An older gentleman asked my father-in-law, Steve, a coin collector, to evaluate a gold coin. Steve gave an off-the-cuff evaluation of $80, then offered to buy it. The gentleman accepted. Some days later, Steve discovered that the coin could be worth five or six times his original estimate. Must he seek out the former owner and renegotiate? — James S. A. Brown Ill., Nashville
Are you really asking this question? You've examined the situation from every angle and just can't figure out what the right thing to do is? Stumped? Totally fucking stumped?
Your father-in-law, Steve, should not seek out the former owner and renegotiate. What happens between two old men and their arcane, insufferably boring hobbies is of no matter to the world. They are like dust in the wind, dust arguing over a coin (or the sexual love of Ann-Margret). Besides, with the $320-$400 Steve just made (I've adjusted for the $80 he spent on the coin in the first place. Surprise! I'm not a total idiot), Steve can buy so much oatmeal that with Steve's pleasurably regular B.M.s, you won't even notice the disturbing onset of Alzheimer's. In Steve.

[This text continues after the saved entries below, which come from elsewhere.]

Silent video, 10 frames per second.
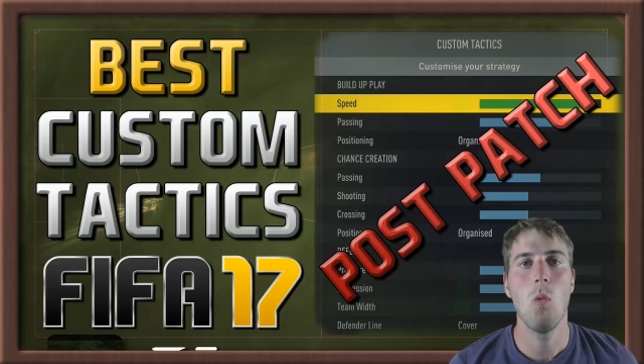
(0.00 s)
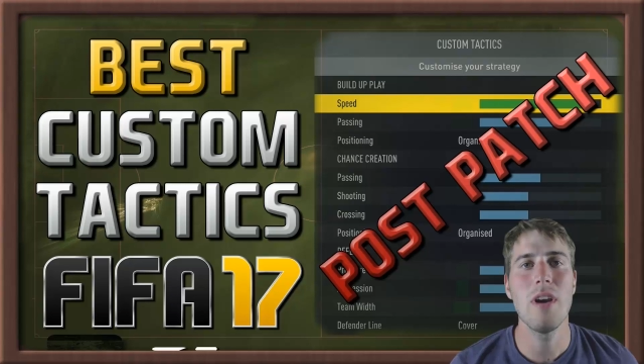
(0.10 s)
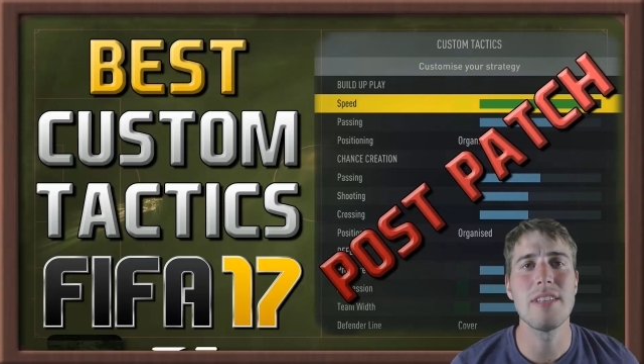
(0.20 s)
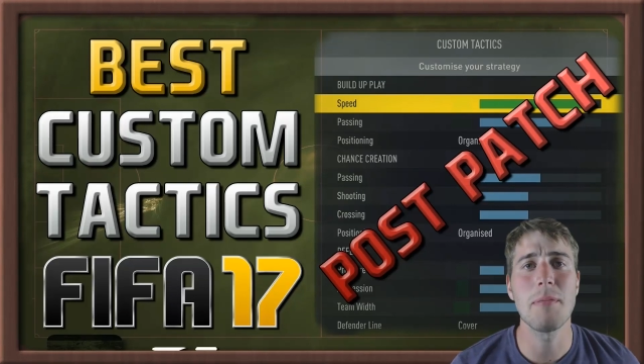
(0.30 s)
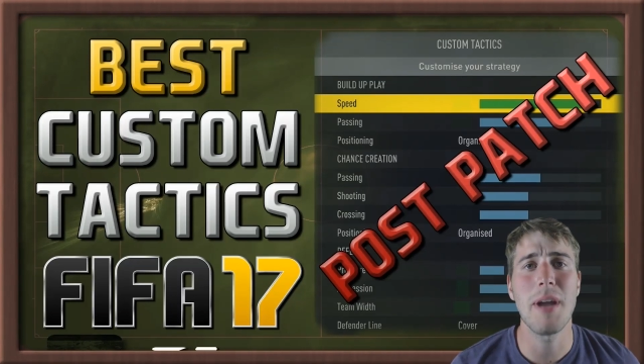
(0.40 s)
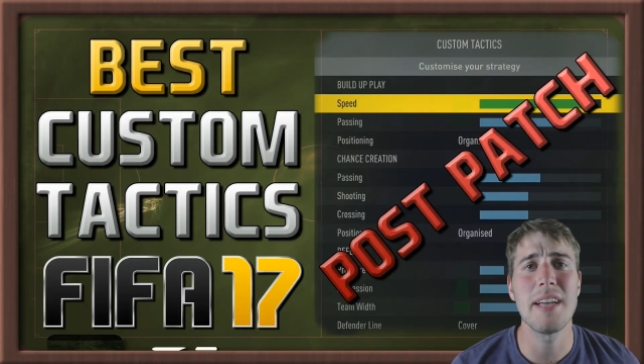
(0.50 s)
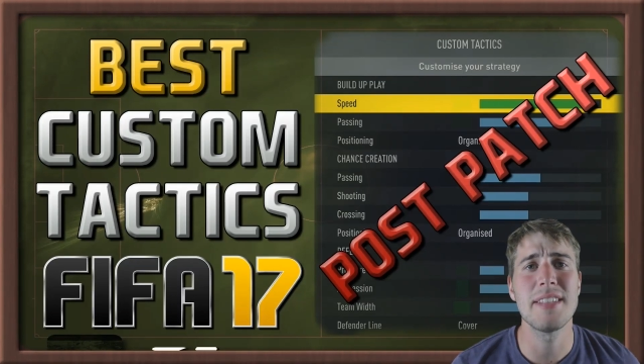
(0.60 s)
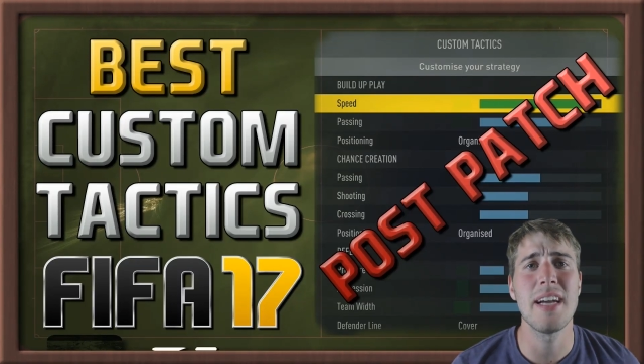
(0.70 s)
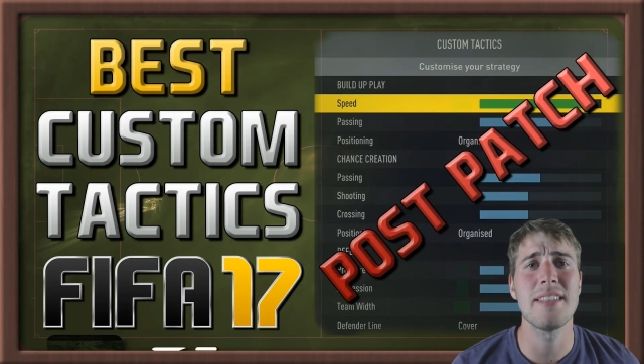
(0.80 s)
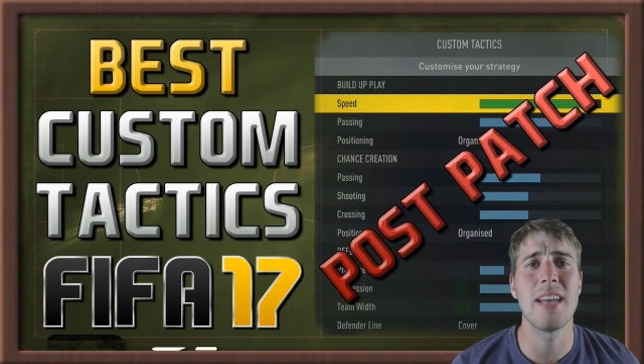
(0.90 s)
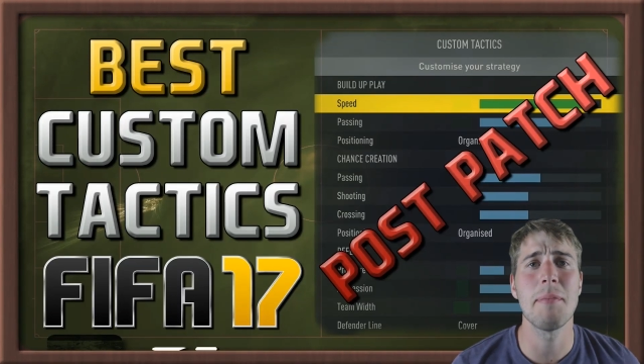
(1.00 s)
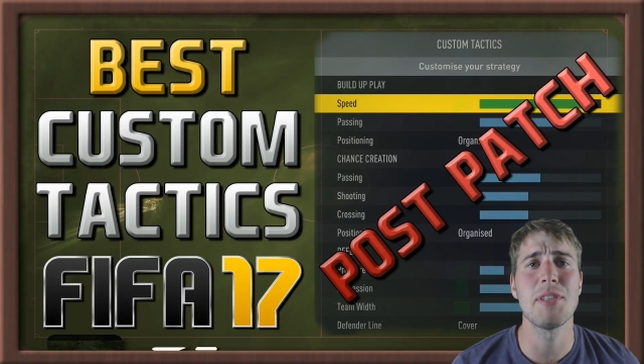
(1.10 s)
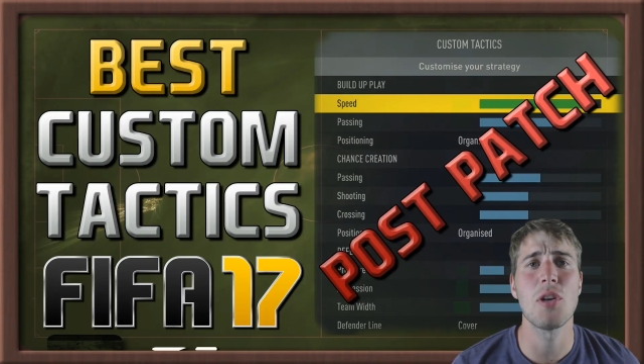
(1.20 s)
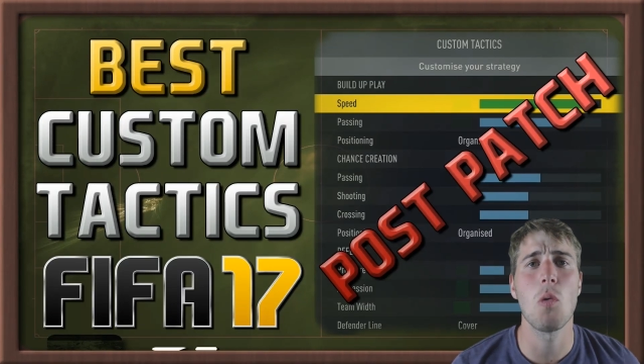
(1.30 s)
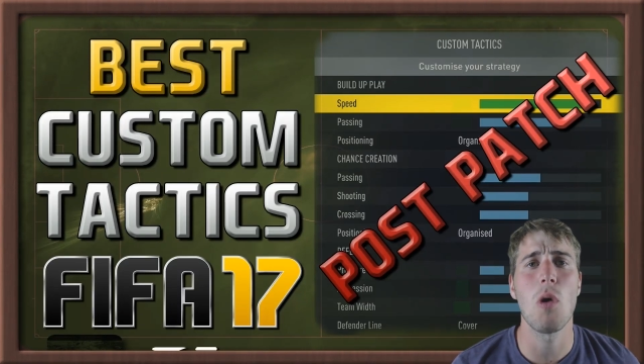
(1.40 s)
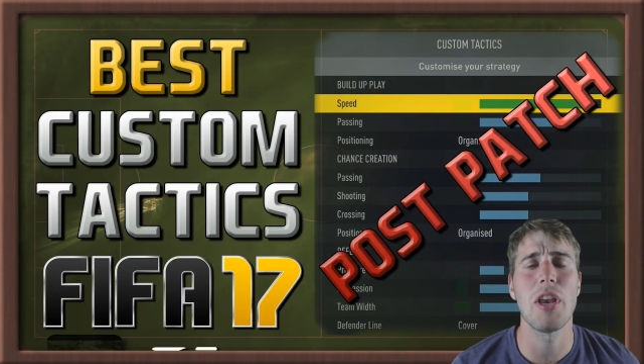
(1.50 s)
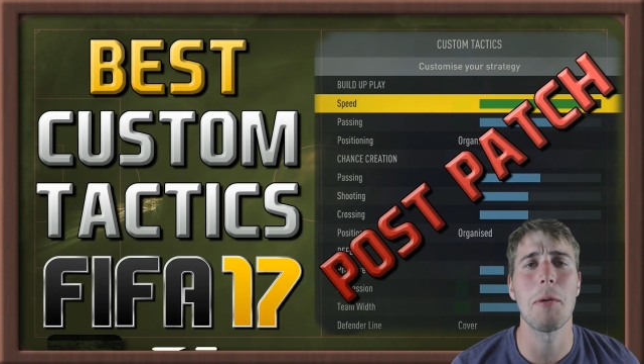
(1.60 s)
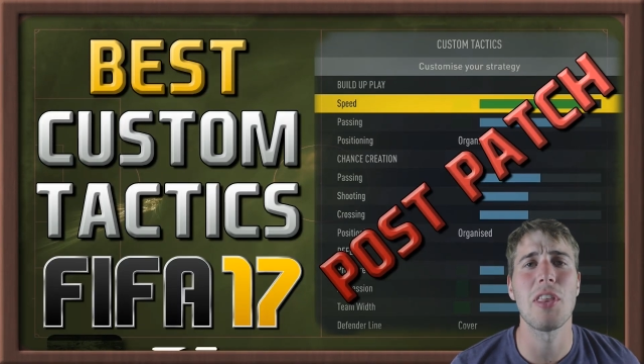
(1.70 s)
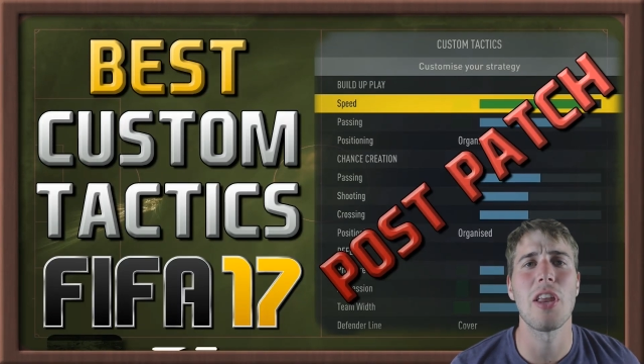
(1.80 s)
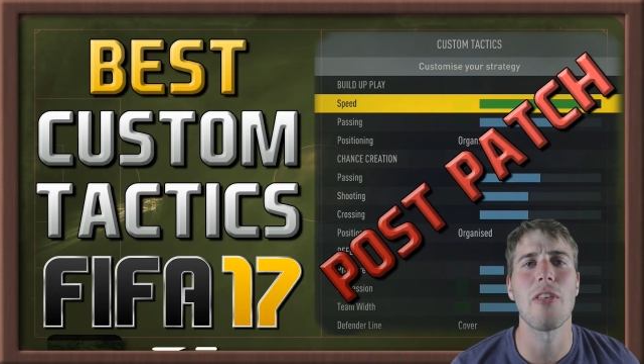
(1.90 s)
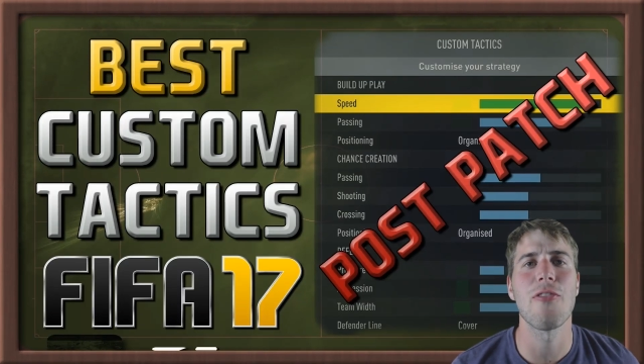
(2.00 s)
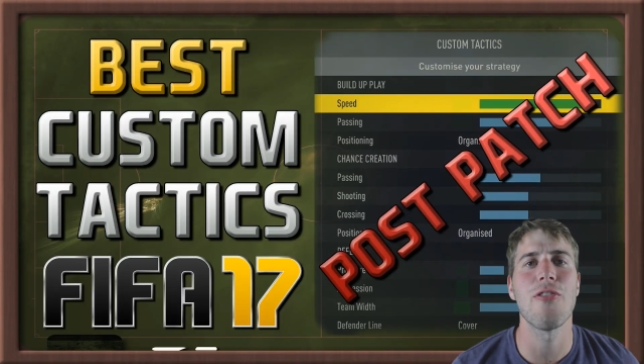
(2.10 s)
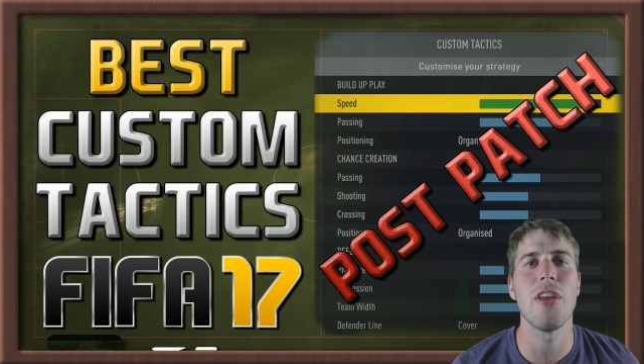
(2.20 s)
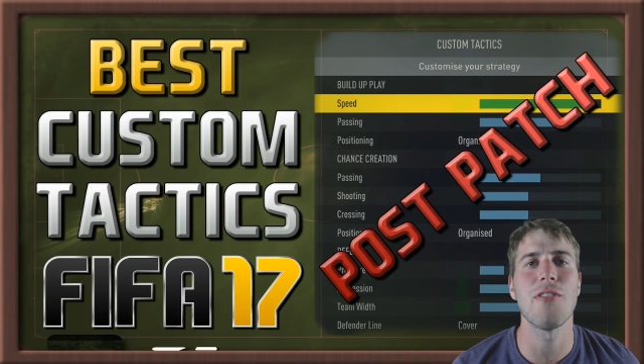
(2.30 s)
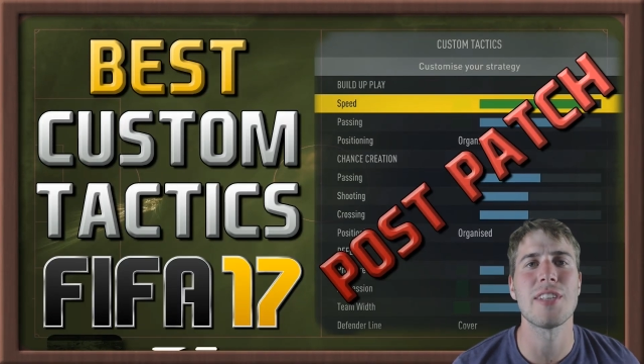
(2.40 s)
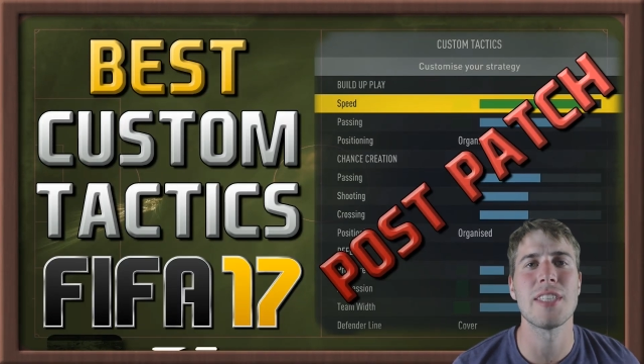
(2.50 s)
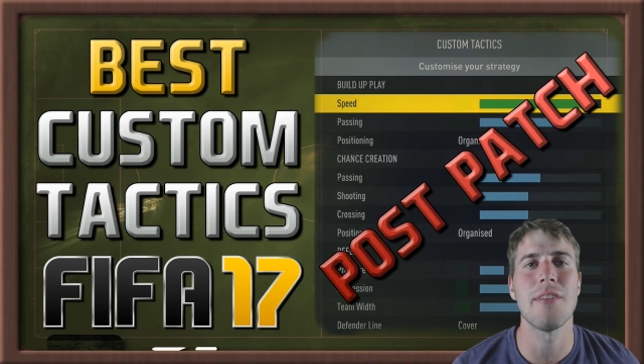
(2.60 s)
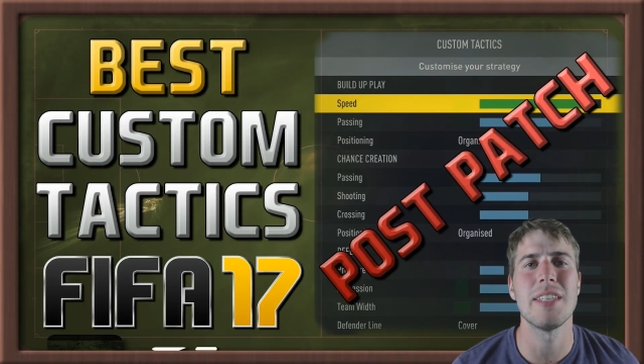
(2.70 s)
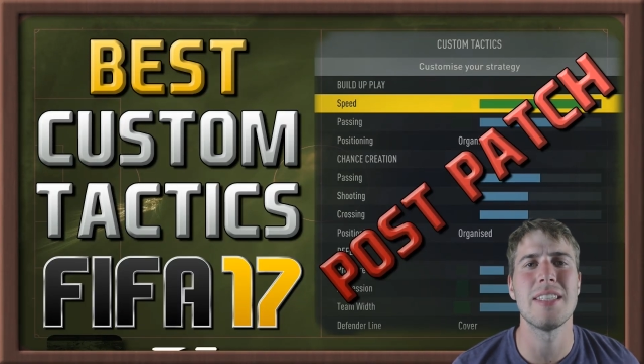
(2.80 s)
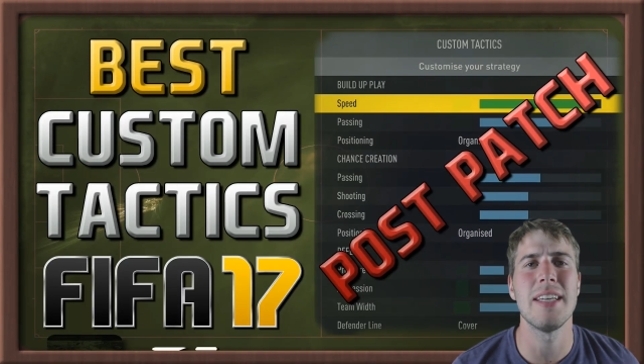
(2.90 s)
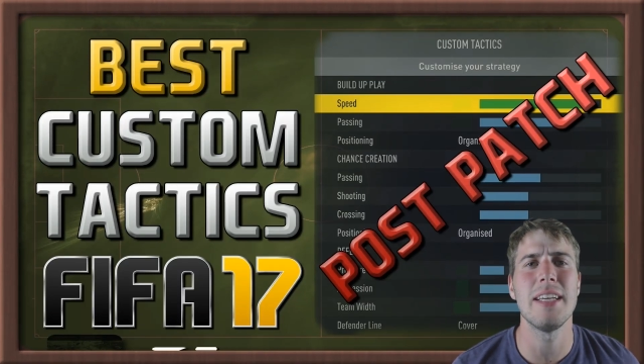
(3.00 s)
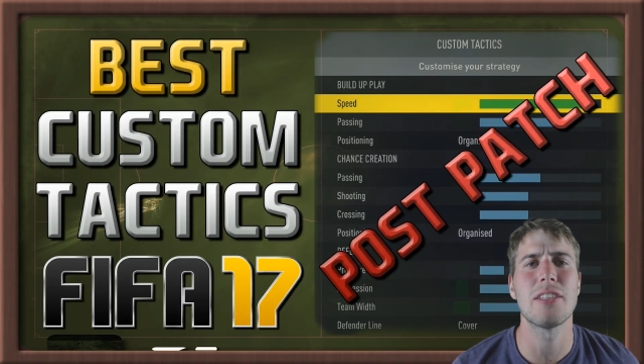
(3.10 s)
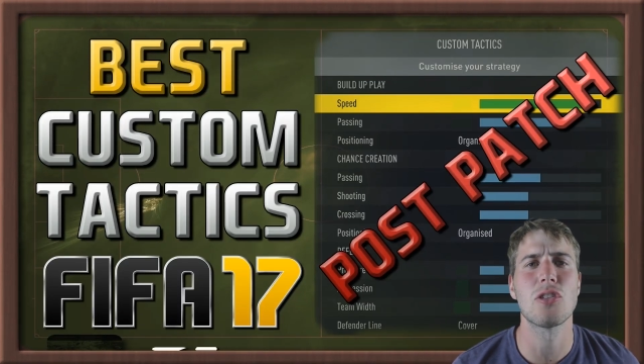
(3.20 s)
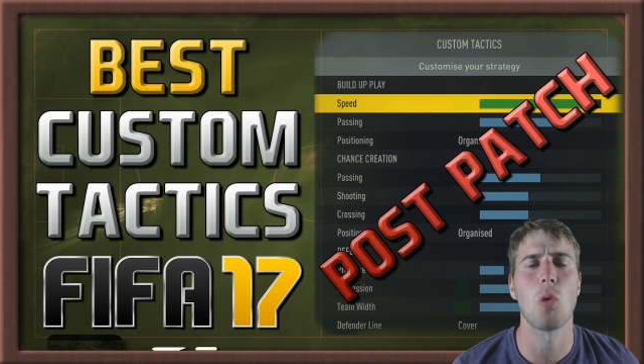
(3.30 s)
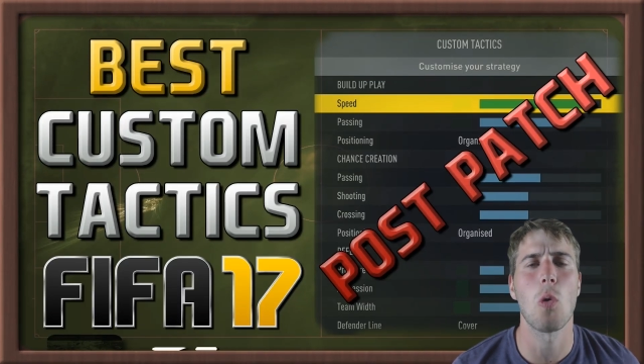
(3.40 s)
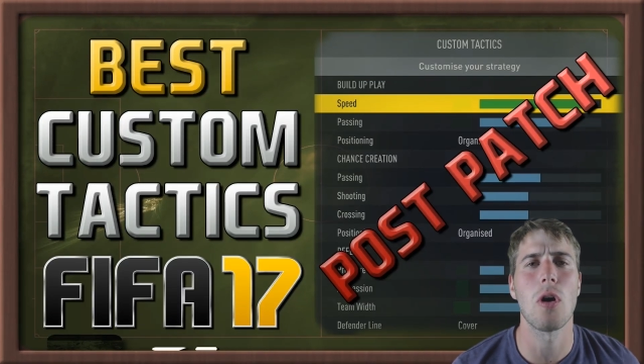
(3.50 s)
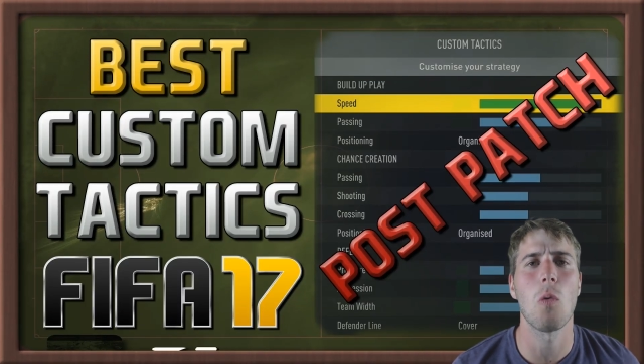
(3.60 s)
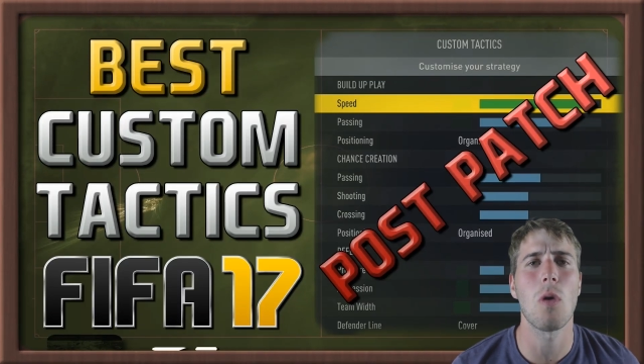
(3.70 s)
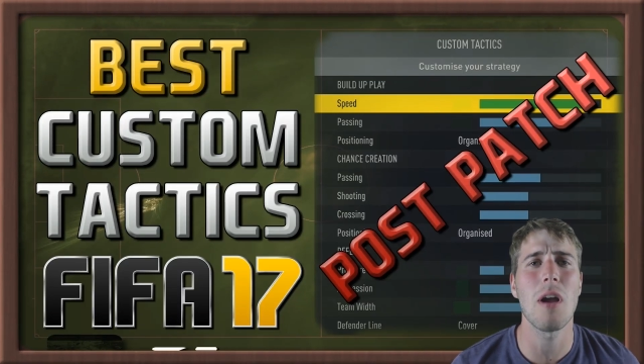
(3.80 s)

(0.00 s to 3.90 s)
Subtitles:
What is up, guys? Johnny01 here with another FIFA 17 tutorial.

Seriously though, James, you (and Steve) are a shining spokesman for Nashville, a city in the heart of the south, a region that has no history whatsoever of being stereotyped as full of unwashed masses of uneducated mongoloids. Your ethical question posed an outstanding conundrum that would confound even the most rigorous of thinkers. They're going to rename the Socratic Method the Brown III Method. That's what they're going to do.
My wife and I bought a condominium and were dismayed to learn that our downstairs neighbor's snoring is so loud that our entire bedroom shakes. Earplugs and noise machines do not help. I have debated approaching him but doubt that any solution will arise through confrontation. Now we are debating whether to sell our apartment.
Please help. — D.K., Boston
At first I thought that I would not help you because of all the lies in your question. For example, no one has been "dismayed" about anything since the end of the 19th century. And, unless you are living in a Mr. Bean movie, your neighbor's snoring is not so loud that it causes your entire bedroom to shake. Not to mention the fact that I find it impossible to believe that earplugs do not help. Are you sure they are earplugs and not tampons? (That was some kind of attempt at a joke about how you are a pussy, because tampons are for pussies.)
But then I realized that I wasn't going to help you because I couldn't help you. Because you have not posed an ethical dilemma. You haven't even asked a question.
Help what? Sell your apartment? Fuck you, I won't even help you move. Seriously, I don't know what you are asking. You want me to help you be mad at your neighbor who snores? Fuck you, I snore. Seriously, what do you want? What is the problem? Besides the sensitive vaginas where your ears should be?